Validating encryption with Kiali
The Kiali console offers several ways to validate whether or not your applications, services, and workloads have mTLS encryption enabled.
At the right side of the masthead, Kiali shows a lock icon when the mesh has strictly enabled mTLS for the whole service mesh. It means that all communications in the mesh use mTLS.
Kiali displays a hollow lock icon when either the mesh is configured in PERMISSIVE mode or there is a error in the mesh-wide mTLS configuration.
The Graph page has the option to display a Security badge on the graph edges to indicate that mTLS is enabled. To enable security badges on the graph, from the Display menu, under Show Badges, select the Security checkbox. When an edge shows a lock icon, it means at least one request with mTLS enabled is present. In case there are both mTLS and non-mTLS requests, the side-panel will show the percentage of requests that use mTLS.
The Applications Detail Overview page displays a Security icon on the graph edges where at least one request with mTLS enabled is present.
The Workloads Detail Overview page displays a Security icon on the graph edges where at least one request with mTLS enabled is present.
The Services Detail Overview page displays a Security icon on the graph edges where at least one request with mTLS enabled is present.

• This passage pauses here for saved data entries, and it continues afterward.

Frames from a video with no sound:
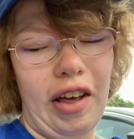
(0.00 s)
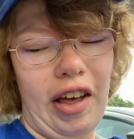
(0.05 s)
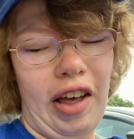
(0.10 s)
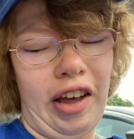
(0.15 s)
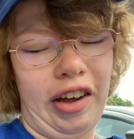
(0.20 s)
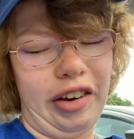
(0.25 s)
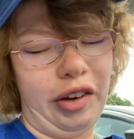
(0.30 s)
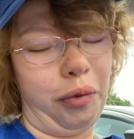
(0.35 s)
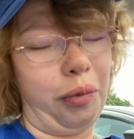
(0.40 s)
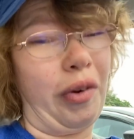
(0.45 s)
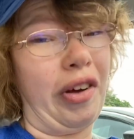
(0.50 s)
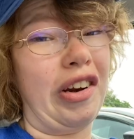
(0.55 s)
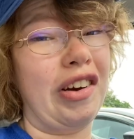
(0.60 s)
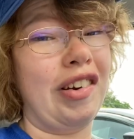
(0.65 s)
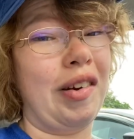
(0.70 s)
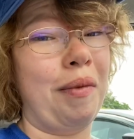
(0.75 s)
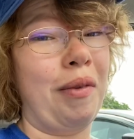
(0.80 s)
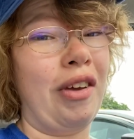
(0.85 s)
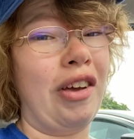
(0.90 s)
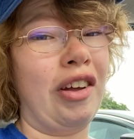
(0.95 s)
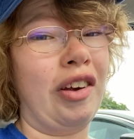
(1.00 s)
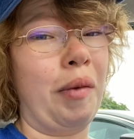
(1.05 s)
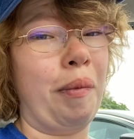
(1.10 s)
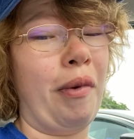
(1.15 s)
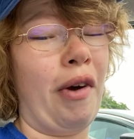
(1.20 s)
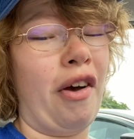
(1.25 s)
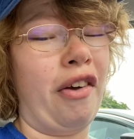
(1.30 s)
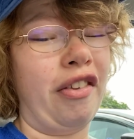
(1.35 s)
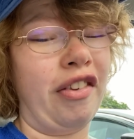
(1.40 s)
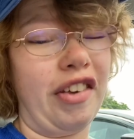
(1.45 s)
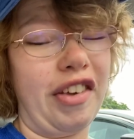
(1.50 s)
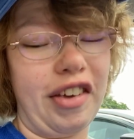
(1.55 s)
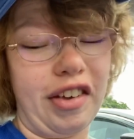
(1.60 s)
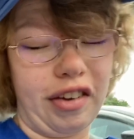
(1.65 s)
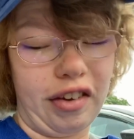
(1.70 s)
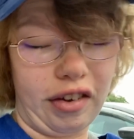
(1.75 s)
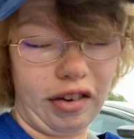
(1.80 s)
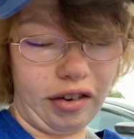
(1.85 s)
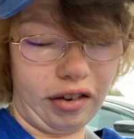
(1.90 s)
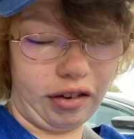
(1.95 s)
and waiting to make a
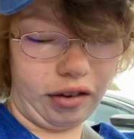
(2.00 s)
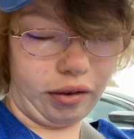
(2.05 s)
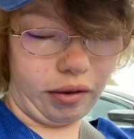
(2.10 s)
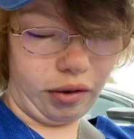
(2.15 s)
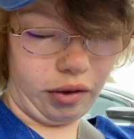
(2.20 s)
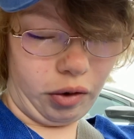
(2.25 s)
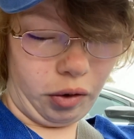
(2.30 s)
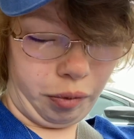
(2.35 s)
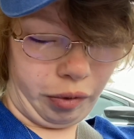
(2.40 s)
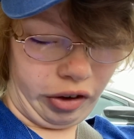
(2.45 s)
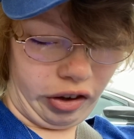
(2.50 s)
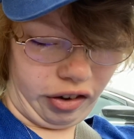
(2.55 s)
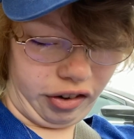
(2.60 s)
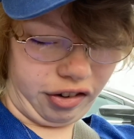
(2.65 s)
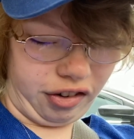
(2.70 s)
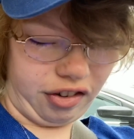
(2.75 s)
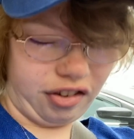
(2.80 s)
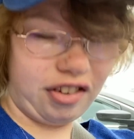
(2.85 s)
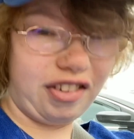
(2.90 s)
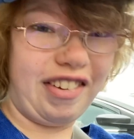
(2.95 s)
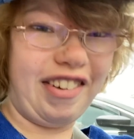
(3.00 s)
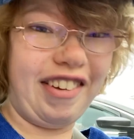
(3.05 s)
deposit? Oh my gosh.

Also note that Kiali displays a lock icon in the Network section next to ports that are configured for mTLS.
Configuring Role Based Access Control (RBAC)
Role-based access control (RBAC) objects determine whether a user or service is allowed to perform a given action within a project. You can define mesh-, namespace-, and workload-wide access control for your workloads in the mesh.
To configure RBAC, create an AuthorizationPolicy resource in the namespace for which you are configuring access. If you are configuring mesh-wide access, use the project where you installed the Service Mesh control plane, for example istio-system.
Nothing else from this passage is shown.